Der Schreibstil von Stefanie Hasse ist angenehm und flüssig. Ich habe mich schon nach wenigen Seiten sehr wohl gefühlt in der Geschichte und konnte der Handlung gut folgen, obwohl ich die Anspielungen auf Darian und Victoria nicht komplett einordnen konnte. Nach und nach taucht man tiefer in die Welt ein und erfährt, wie die Bevölkerung lebt, was es für Regelungen, Trennungen und Entbehrungen gibt, seitdem die neue Zeit angebrochen ist in Victoria.
Abwechslungsreich und dynamisch wird es durch die Perspektivwechsel, die dem Leser ermöglichen, einen umfassenderen Blick auf die Handlung zu bekommen und die Protagonisten zu begleiten, wenn sie nicht gemeinsam agieren.
Nadiyas  Handlungsstrang erleben wir aus der Ich-Perspektive, wodurch wir die junge Frau sehr intensiv kennenlernen und einen Einblick in ihre Gedanken- und Gefühlswelt erhalten. Für sie ist ihr gesamtes Leben ein riesiges Versteckspiel, denn niemand darf wissen, dass sie Magie in sich trägt. Dass sich eines Tages die Ereignisse überschlagen und ihre verborgene Kraft wichtig werden würde, hätte sie selbst wohl nie vermutet. Eine schwierige Zeit, mit vielen Geheimnissen, Offenbarungen und Dingen, die man erst mal durchschauen und verstehen muss.
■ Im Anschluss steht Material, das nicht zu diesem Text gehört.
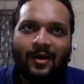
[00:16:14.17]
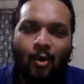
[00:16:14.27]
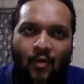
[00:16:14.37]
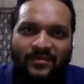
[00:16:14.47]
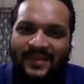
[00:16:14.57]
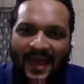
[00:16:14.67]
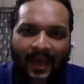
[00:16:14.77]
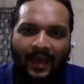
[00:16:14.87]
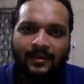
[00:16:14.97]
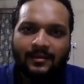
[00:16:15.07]
over
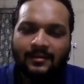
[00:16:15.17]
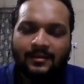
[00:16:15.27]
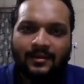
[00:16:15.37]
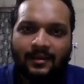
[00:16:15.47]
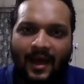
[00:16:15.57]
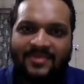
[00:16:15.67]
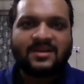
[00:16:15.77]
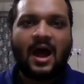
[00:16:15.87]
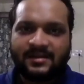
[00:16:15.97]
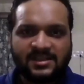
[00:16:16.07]
there, as an
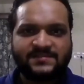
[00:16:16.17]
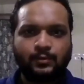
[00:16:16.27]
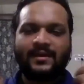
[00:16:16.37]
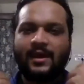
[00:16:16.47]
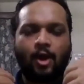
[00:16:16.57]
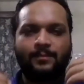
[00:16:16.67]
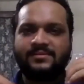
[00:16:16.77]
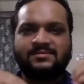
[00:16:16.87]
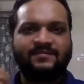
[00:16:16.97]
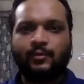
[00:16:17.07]
artist, you would get,
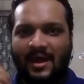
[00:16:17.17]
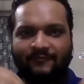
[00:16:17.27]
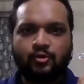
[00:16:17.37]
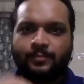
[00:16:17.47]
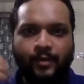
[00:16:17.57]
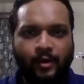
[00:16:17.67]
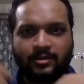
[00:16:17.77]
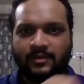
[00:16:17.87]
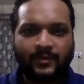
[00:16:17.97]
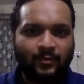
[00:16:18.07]
obviously you would have
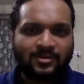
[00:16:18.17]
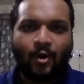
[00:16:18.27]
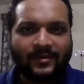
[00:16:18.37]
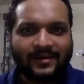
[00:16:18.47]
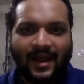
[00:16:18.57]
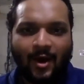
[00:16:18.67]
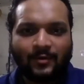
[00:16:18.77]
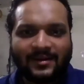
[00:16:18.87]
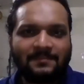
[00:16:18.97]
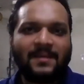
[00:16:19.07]
coupons, so we were sorted
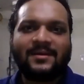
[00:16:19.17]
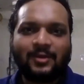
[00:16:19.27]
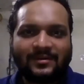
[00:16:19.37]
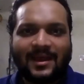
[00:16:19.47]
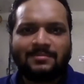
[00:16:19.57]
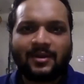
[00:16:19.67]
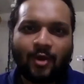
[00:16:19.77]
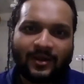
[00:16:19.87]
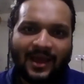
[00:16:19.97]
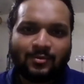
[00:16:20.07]
out. And remember there were times that
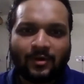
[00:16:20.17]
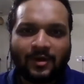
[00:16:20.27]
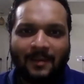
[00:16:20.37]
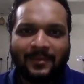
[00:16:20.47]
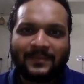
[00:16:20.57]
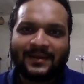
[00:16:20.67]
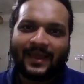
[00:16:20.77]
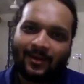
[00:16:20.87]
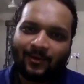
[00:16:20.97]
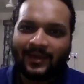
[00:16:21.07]
your guys would come and be
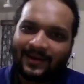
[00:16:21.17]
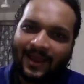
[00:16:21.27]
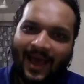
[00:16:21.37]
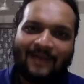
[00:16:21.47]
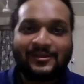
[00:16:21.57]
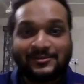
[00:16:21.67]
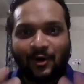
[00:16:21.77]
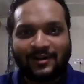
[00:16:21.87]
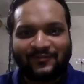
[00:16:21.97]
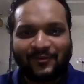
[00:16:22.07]
like, okay, I feel
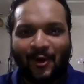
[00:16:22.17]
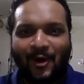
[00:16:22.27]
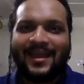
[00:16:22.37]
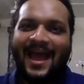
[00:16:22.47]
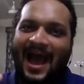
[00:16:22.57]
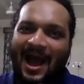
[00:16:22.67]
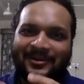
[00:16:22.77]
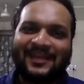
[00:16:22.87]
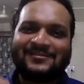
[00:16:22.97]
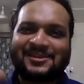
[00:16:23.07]
sorry for y'all. I will
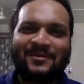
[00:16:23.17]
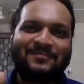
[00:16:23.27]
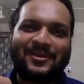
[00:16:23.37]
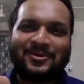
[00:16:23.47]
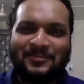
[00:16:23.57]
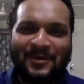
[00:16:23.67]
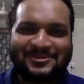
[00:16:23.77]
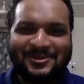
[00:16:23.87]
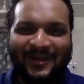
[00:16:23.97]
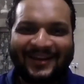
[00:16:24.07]
give some of my
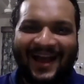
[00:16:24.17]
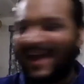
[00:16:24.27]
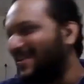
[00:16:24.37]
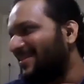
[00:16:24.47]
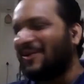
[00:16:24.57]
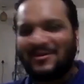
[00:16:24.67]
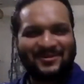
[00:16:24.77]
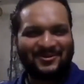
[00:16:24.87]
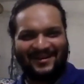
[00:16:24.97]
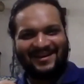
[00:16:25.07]
coupons to your guys and y'all would
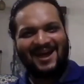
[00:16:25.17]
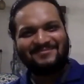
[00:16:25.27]
go grab a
Der zweite Handlungsstrang begleitet Sethemba. Seine Erlebnisse werden zwar nicht aus der Ich-Perspektive geschildert, aber dennoch bekommt man einen guten Eindruck davon, wie er lebt, was für Herausforderungen auf ihn warten und wie viel Druck von der dunklen Seite er bekommt. Sein magisches Erbe ist kein Geheimnis, er hat dafür mit ganz anderen Sachen zu kämpfen, die niemand wissen darf.
Zwischendurch kreuzen sich die Wege der Protagonisten, die Stränge verschmelzen miteinander, bevor sie dann wieder auseiander laufen. Die Berührungspunkte machen deutlich, wie eng alles miteinander verwoben ist.
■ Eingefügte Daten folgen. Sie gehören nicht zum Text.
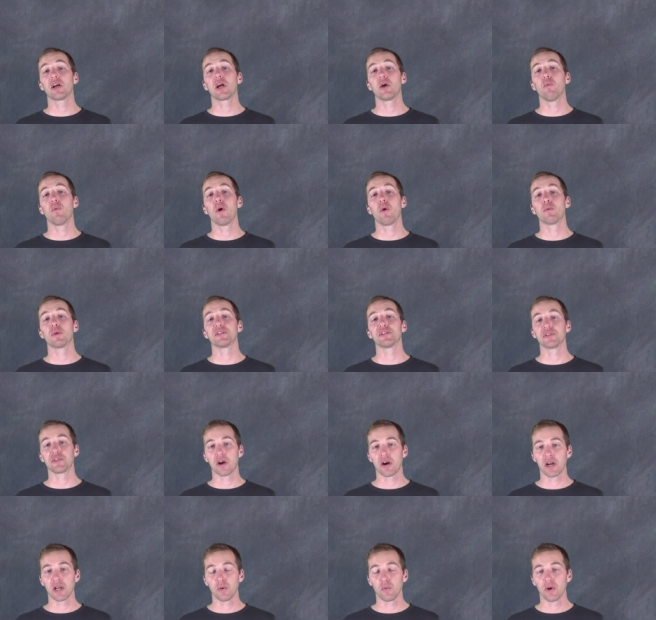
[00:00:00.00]
a look at what we're
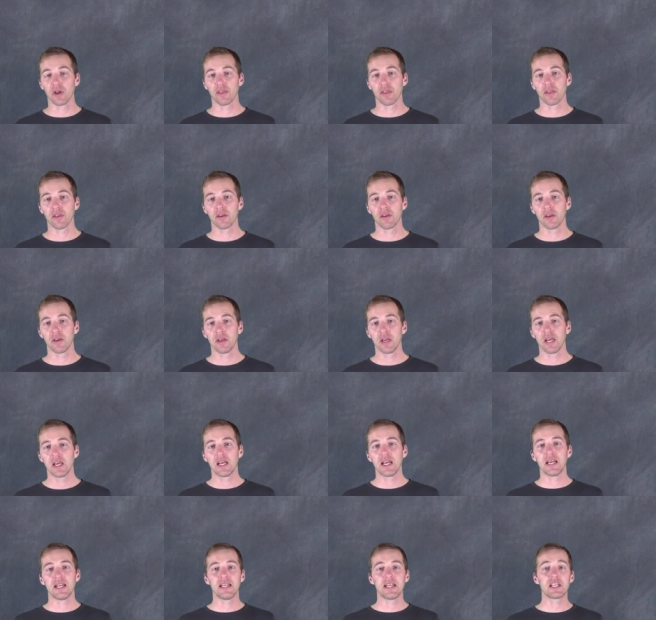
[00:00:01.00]
starting with.
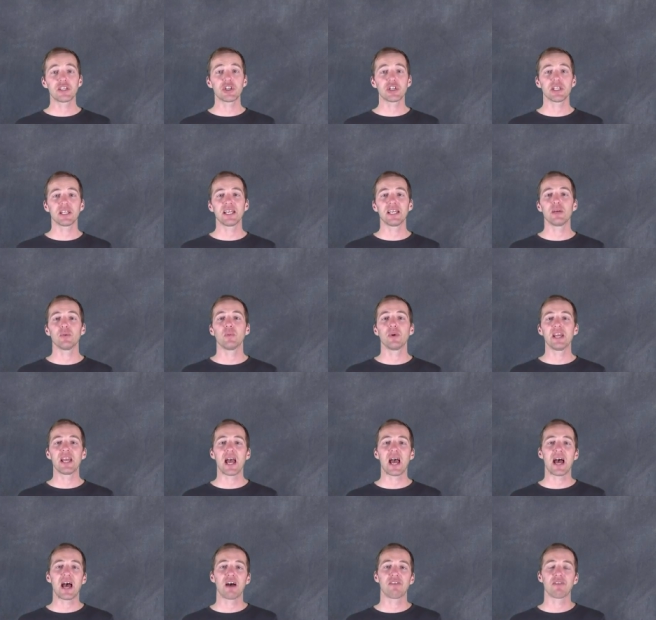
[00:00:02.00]
Initially,
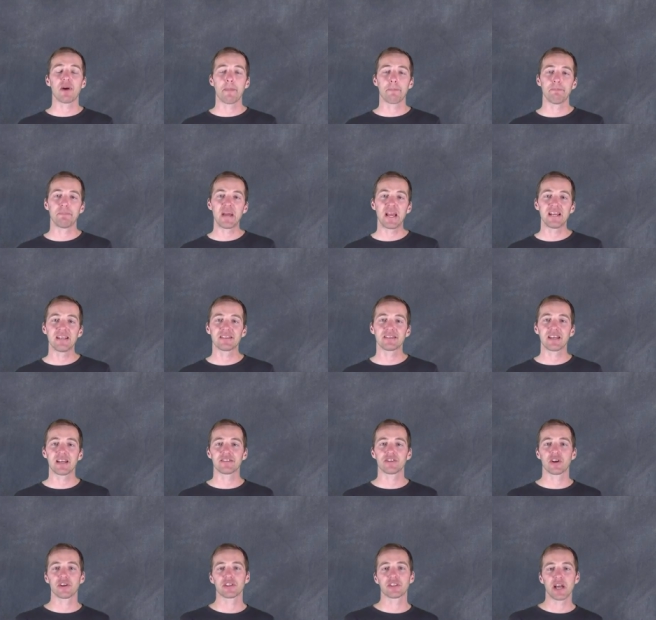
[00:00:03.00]
we have a base
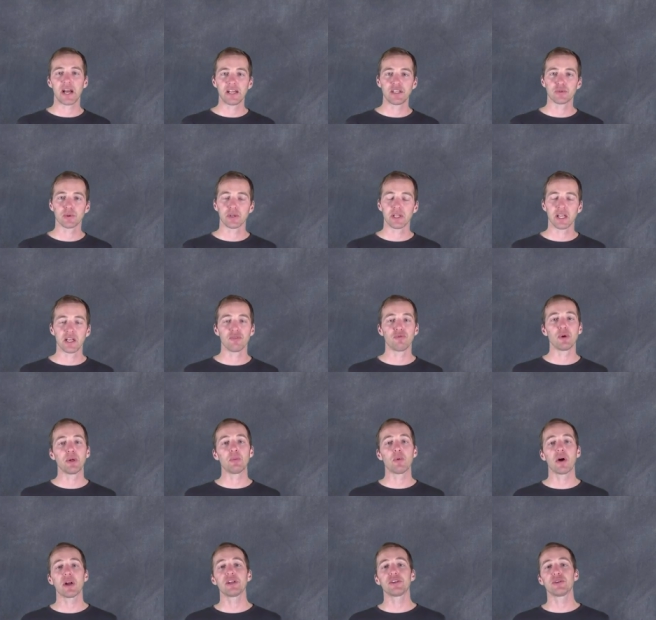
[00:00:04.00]
as our titrant, and if
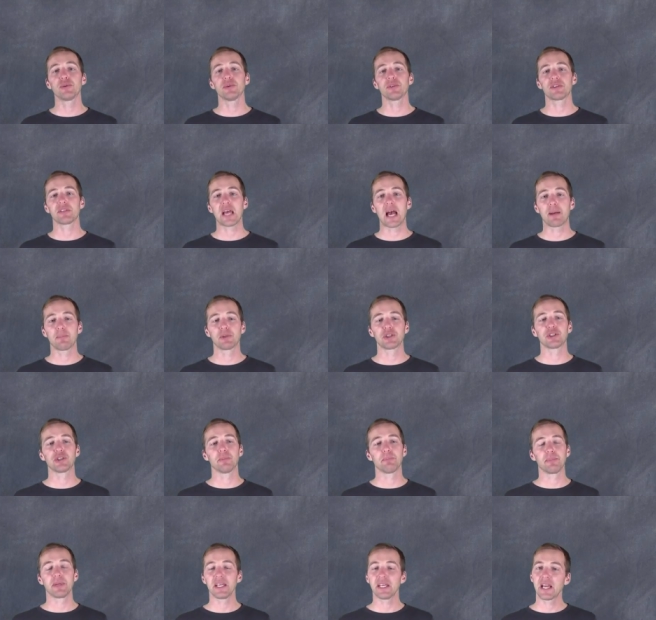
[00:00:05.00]
we wanted to establish
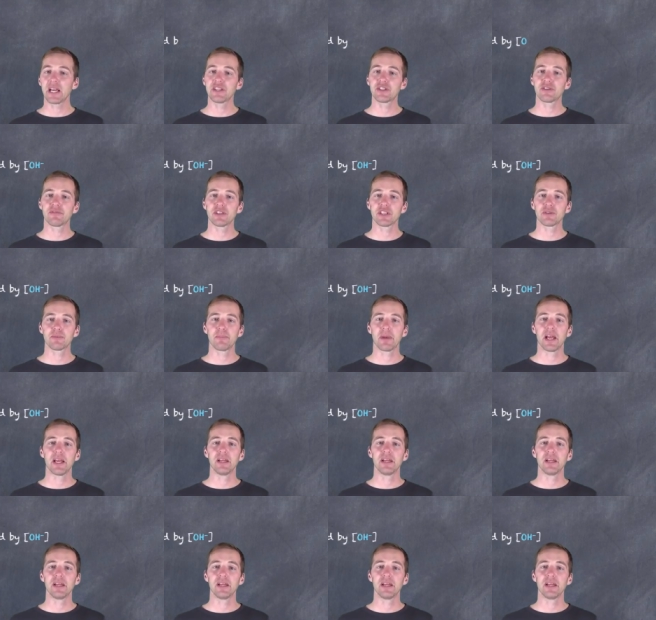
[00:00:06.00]
the pH of this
Zum Ende des Buches nimmt die Handlung noch mal ordentlich an Fahrt auf. die Lage spitzt sich zu, einige Geheimnisse wurden gelüftet, weiter werden angedeutet und allen Beteiligten fällt es schwer, die Ereignisse einzuordnen, zu verstehen bzw. zu durchschauen. Kein Wunder, dass da alles etwas Kopf steht. Ich bin sehr gespannt, wie es weitergehen wird. Ein paar Ahnungen habe ich, aber mal sehen, ob ich damit recht behalten werde.

Ein spannender Dilogieauftakt, der besonders durch die Perspektivwechsel abwechslungsreich und dynamisch wird. Viel verbotene Magie, facettenreiche Charaktere und offene Fragen machen neugierig auf die Fortsetzung.


Vielen Dank an den Verlag für das bereitgestellte Rezensionsexemplar!